WHAT THE EXERCISE ASKS: Please retype the data below exactly, stopping after the line with "[0:06.57-0:06.67]" and skipping every picture.

AVAILABLE DATA:
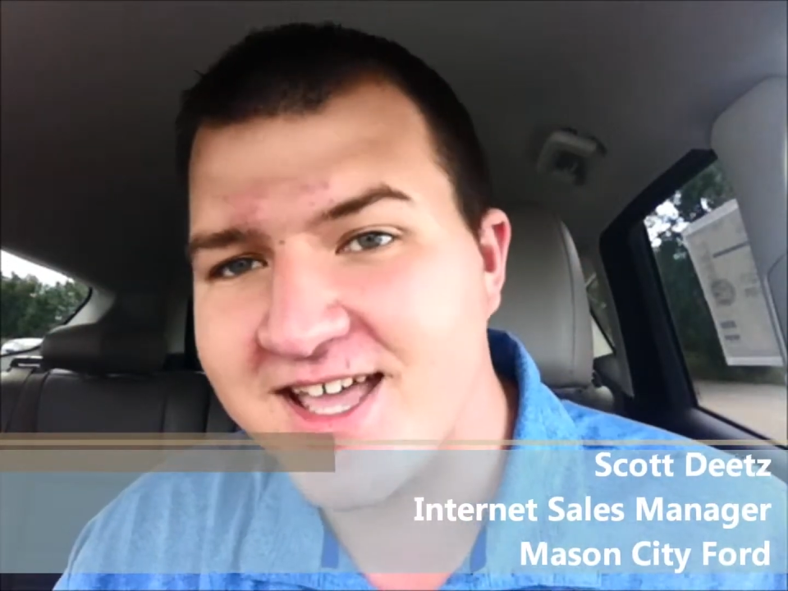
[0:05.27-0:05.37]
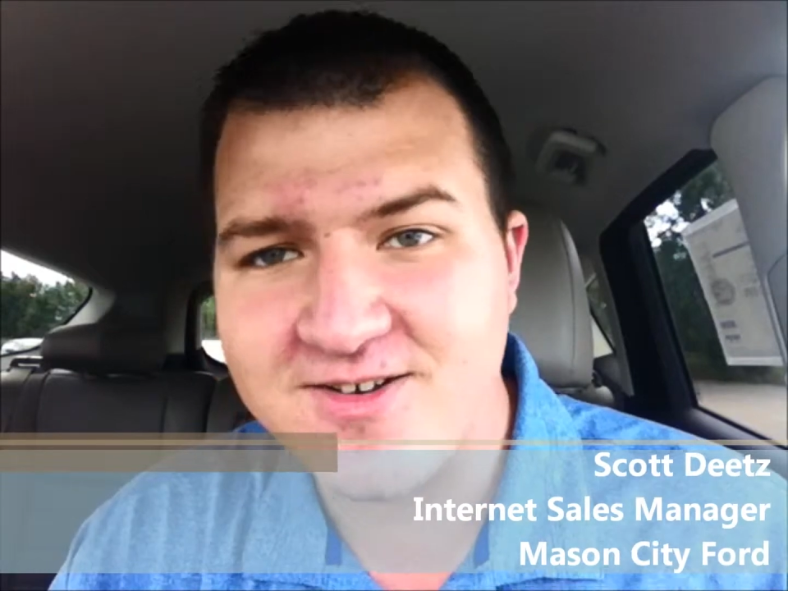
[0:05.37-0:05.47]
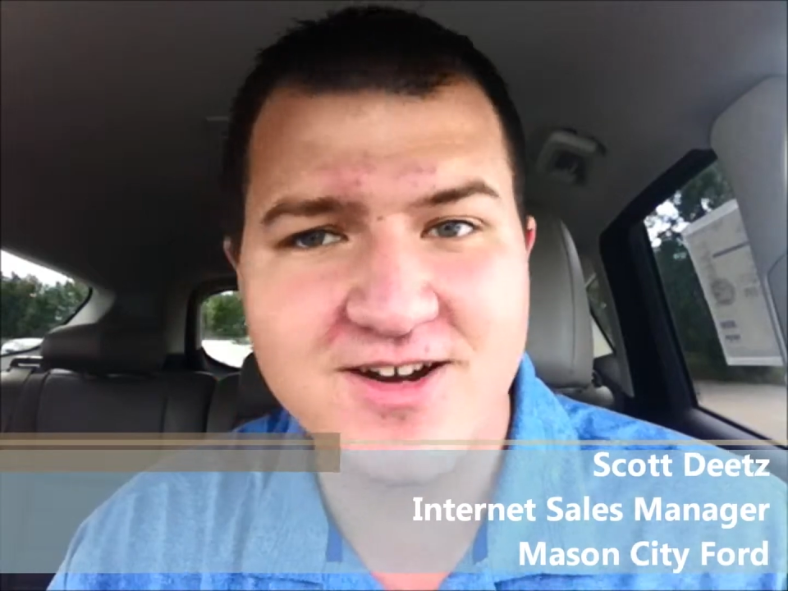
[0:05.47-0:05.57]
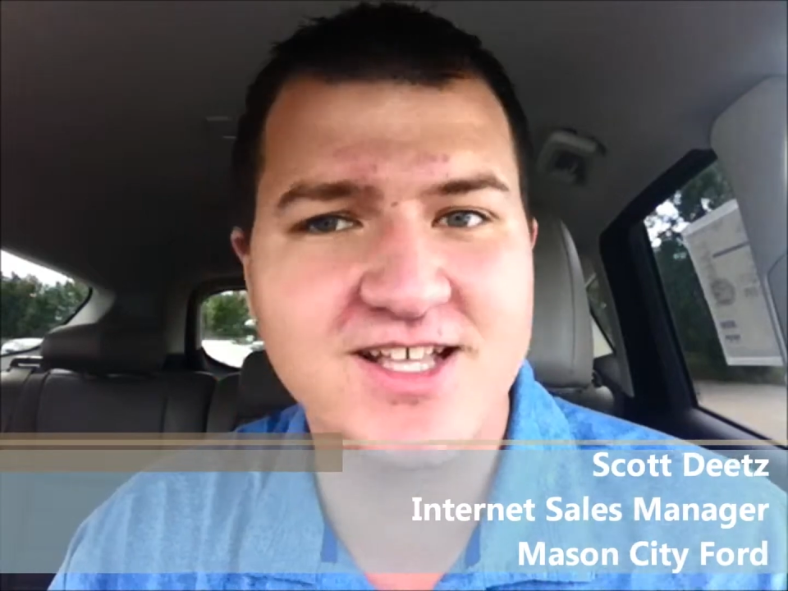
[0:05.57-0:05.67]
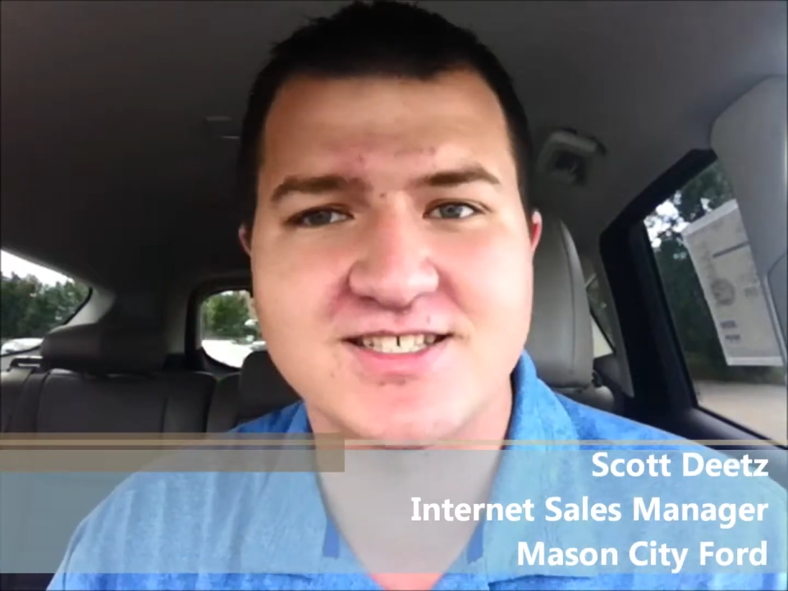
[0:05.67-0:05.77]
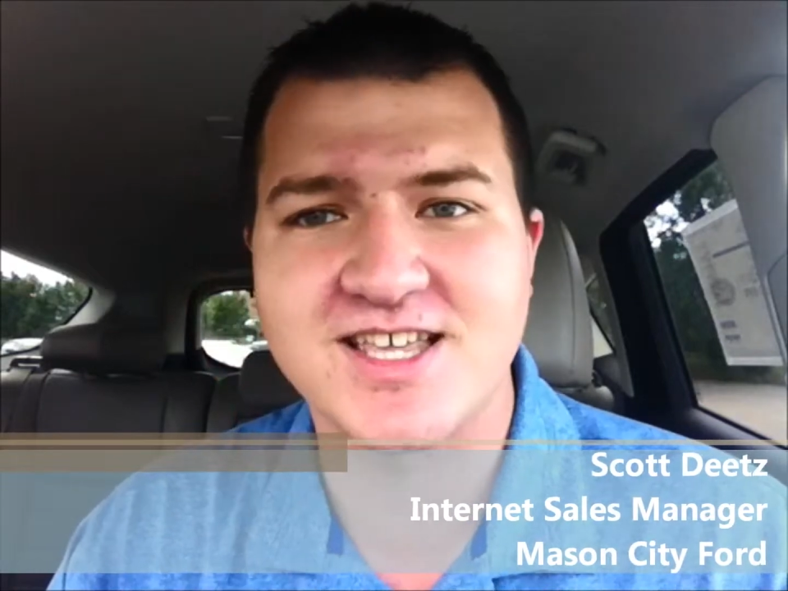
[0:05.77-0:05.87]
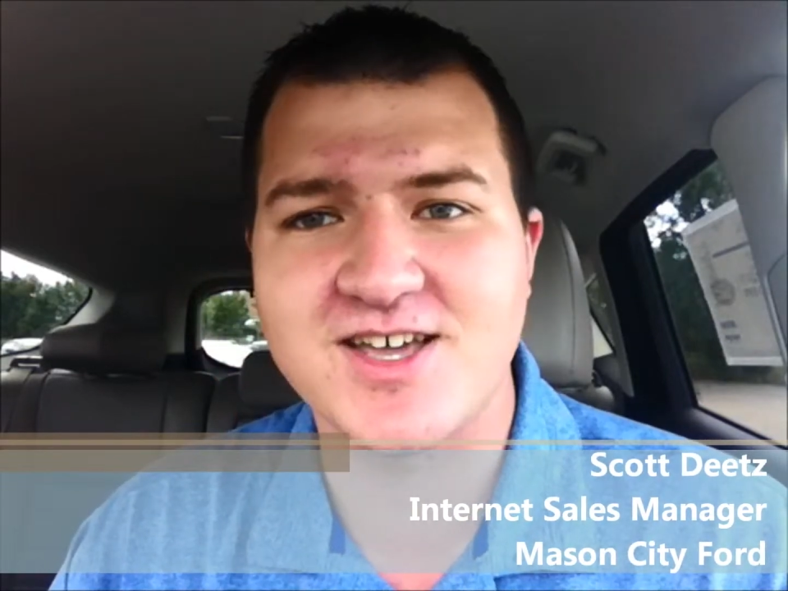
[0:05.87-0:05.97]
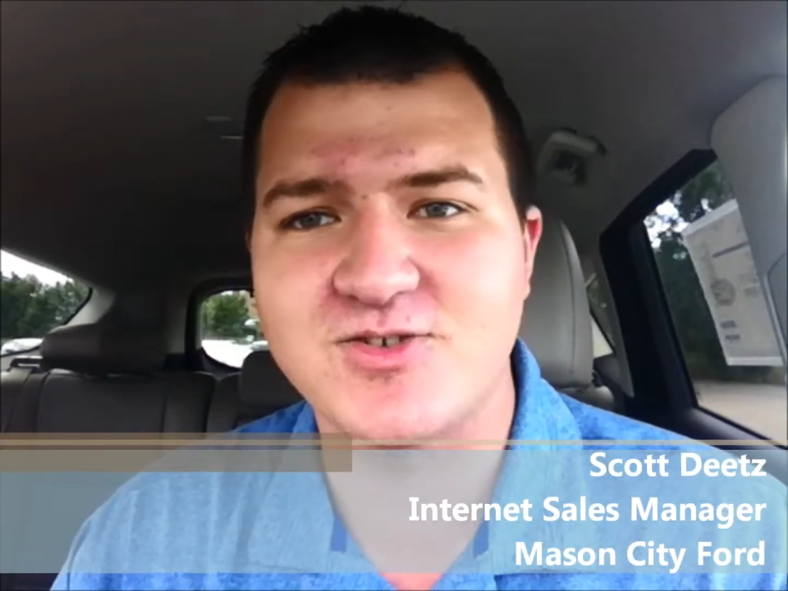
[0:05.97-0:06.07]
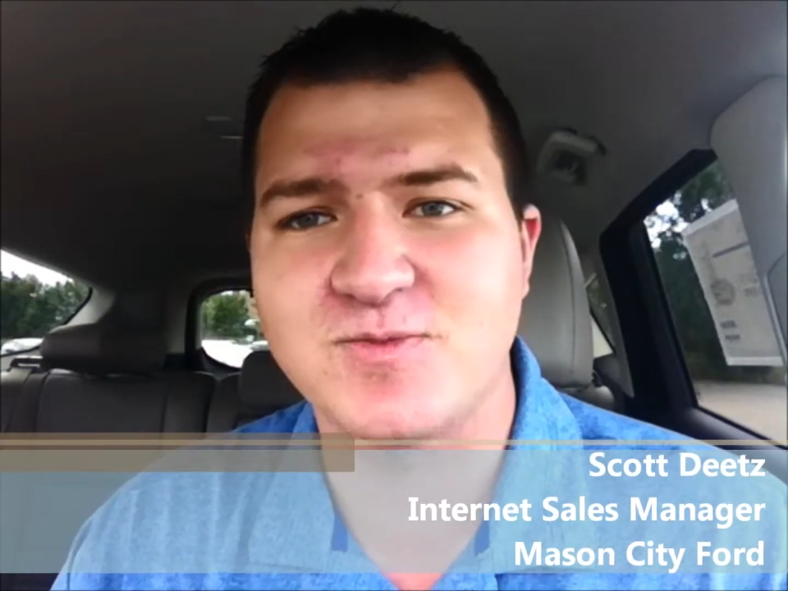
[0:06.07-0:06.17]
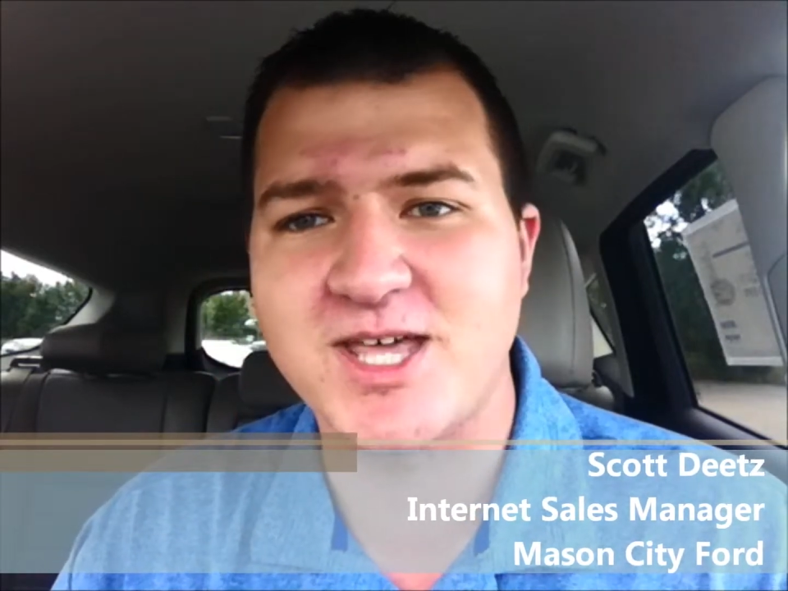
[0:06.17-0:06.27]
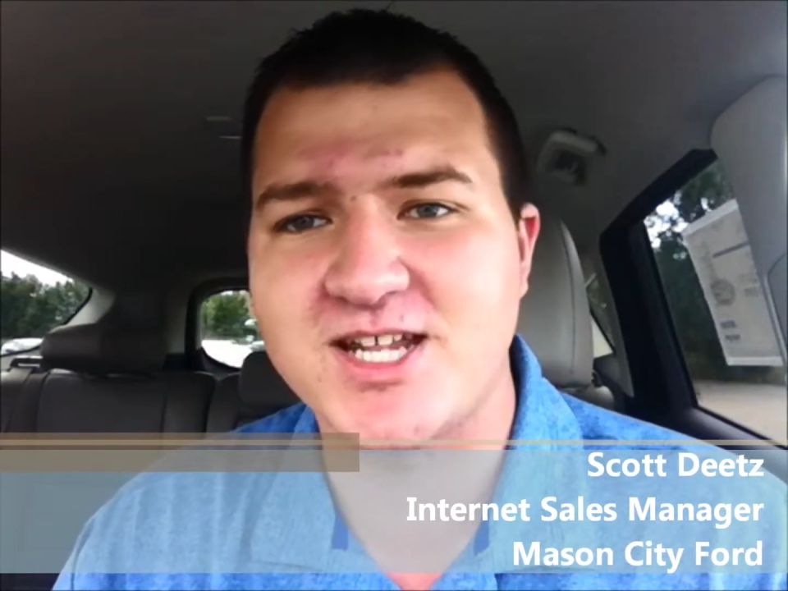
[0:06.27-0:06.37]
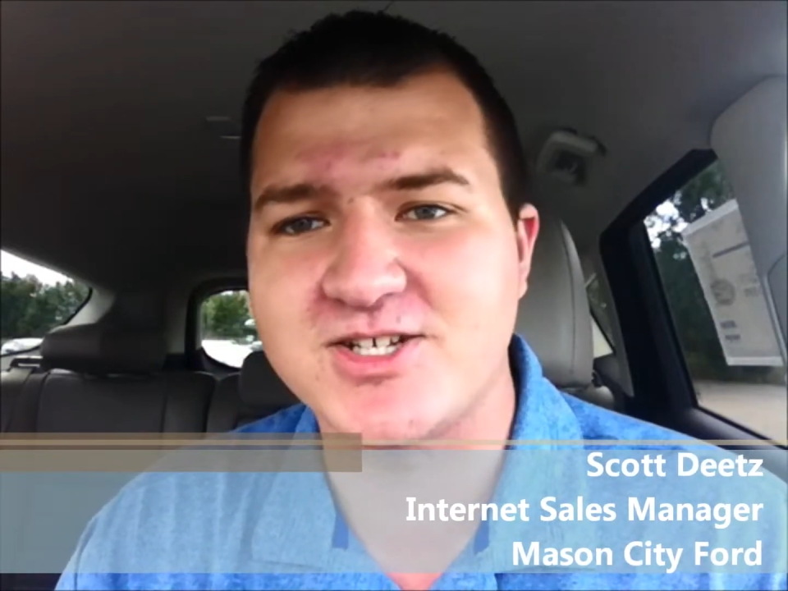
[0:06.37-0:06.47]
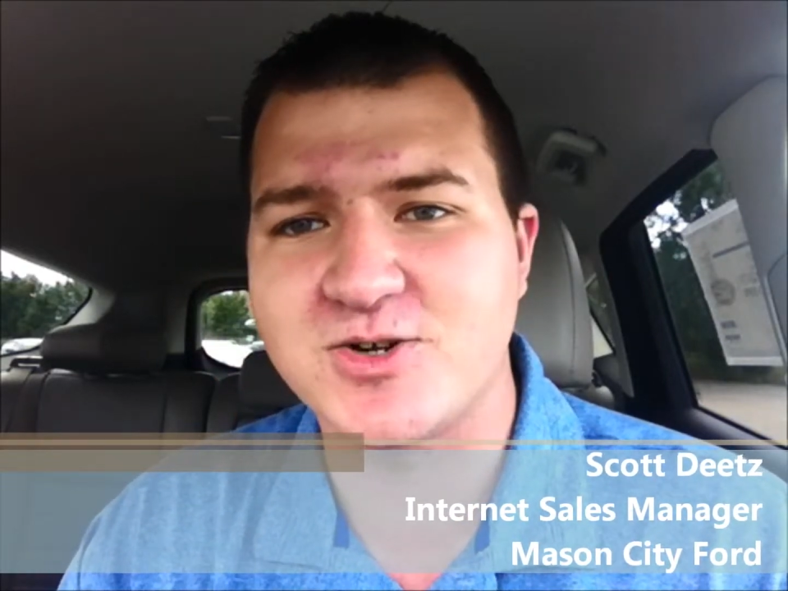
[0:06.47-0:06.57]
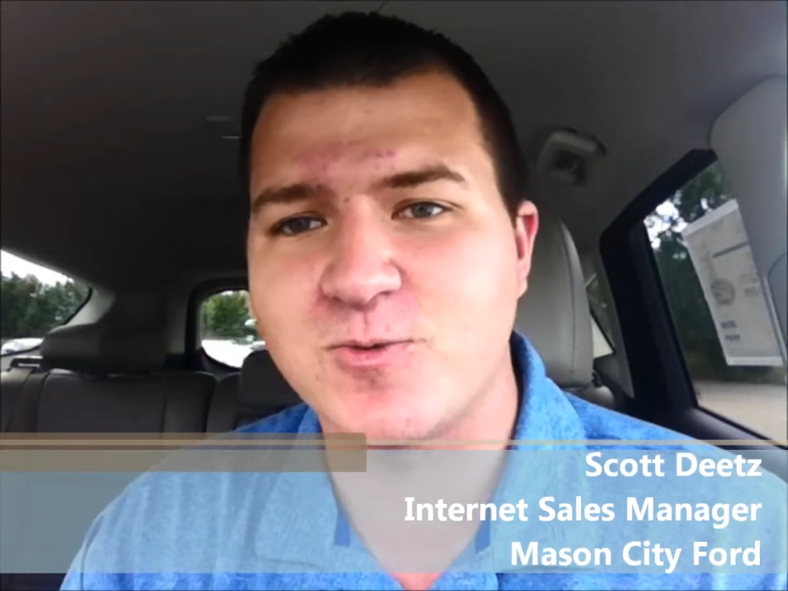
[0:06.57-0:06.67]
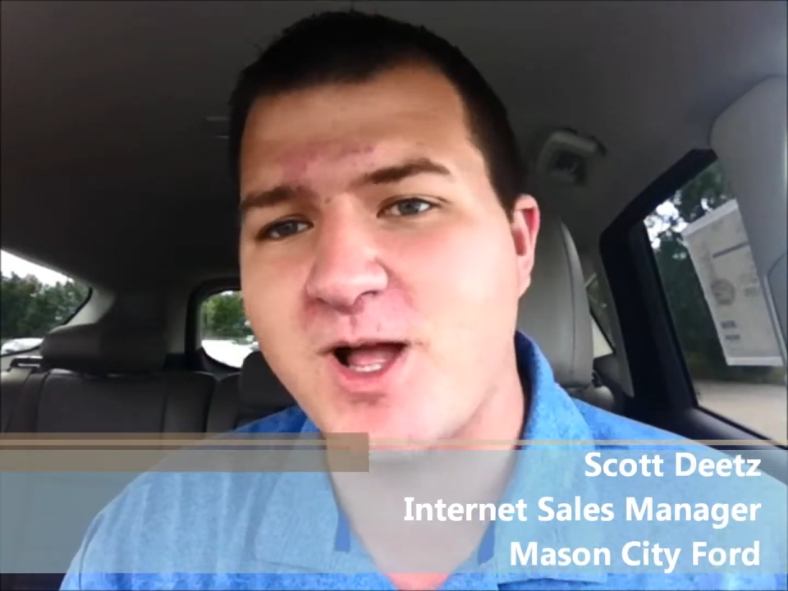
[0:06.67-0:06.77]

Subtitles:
Internet Sales Manager,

TASK SOLUTION:
[0:05.27-0:05.37]
[0:05.37-0:05.47]
[0:05.47-0:05.57]
[0:05.57-0:05.67]
[0:05.67-0:05.77]
[0:05.77-0:05.87]
[0:05.87-0:05.97]
[0:05.97-0:06.07]
[0:06.07-0:06.17]
[0:06.17-0:06.27]
[0:06.27-0:06.37]
[0:06.37-0:06.47]
[0:06.47-0:06.57]
[0:06.57-0:06.67]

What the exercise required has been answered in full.